- Directions for this task -
A word-for-word copy of the data is what's wanted, with no pictures.
Supplied records START
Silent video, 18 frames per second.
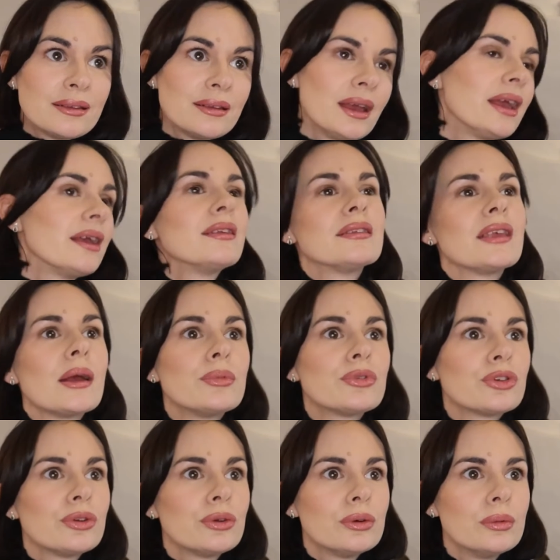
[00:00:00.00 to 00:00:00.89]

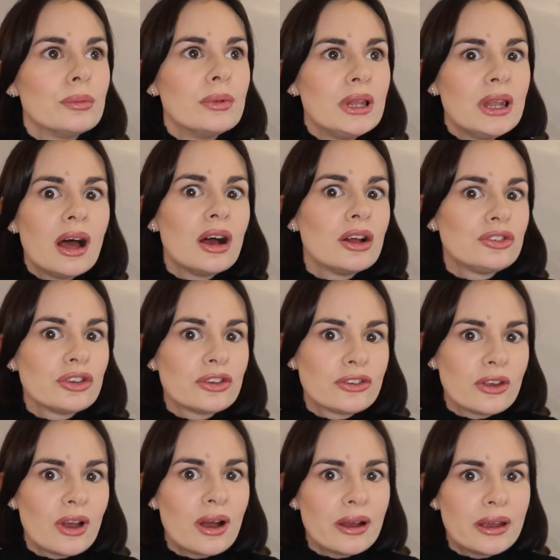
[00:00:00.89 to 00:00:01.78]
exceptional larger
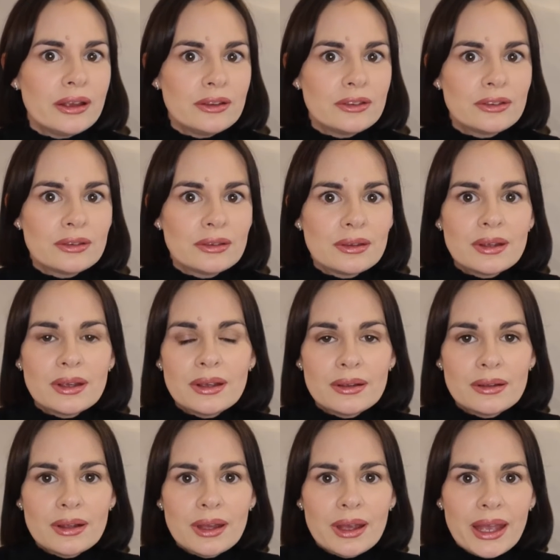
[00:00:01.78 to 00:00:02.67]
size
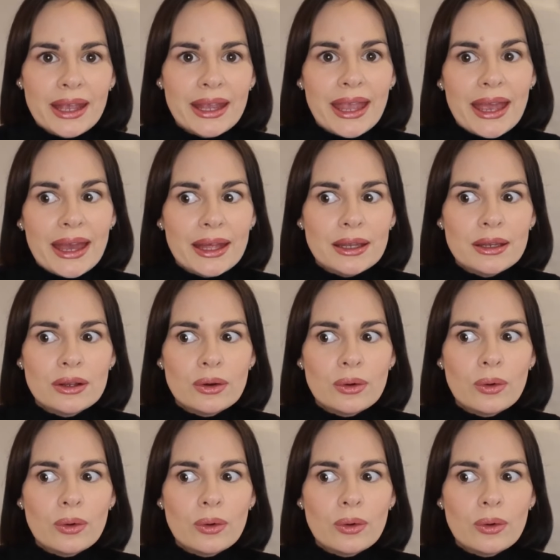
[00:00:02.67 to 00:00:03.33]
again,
Supplied records END
- Solution to this task -
Silent video, 18 frames per second.
[00:00:00.00 to 00:00:00.89]

[00:00:00.89 to 00:00:01.78]
exceptional larger
[00:00:01.78 to 00:00:02.67]
size
[00:00:02.67 to 00:00:03.33]
again,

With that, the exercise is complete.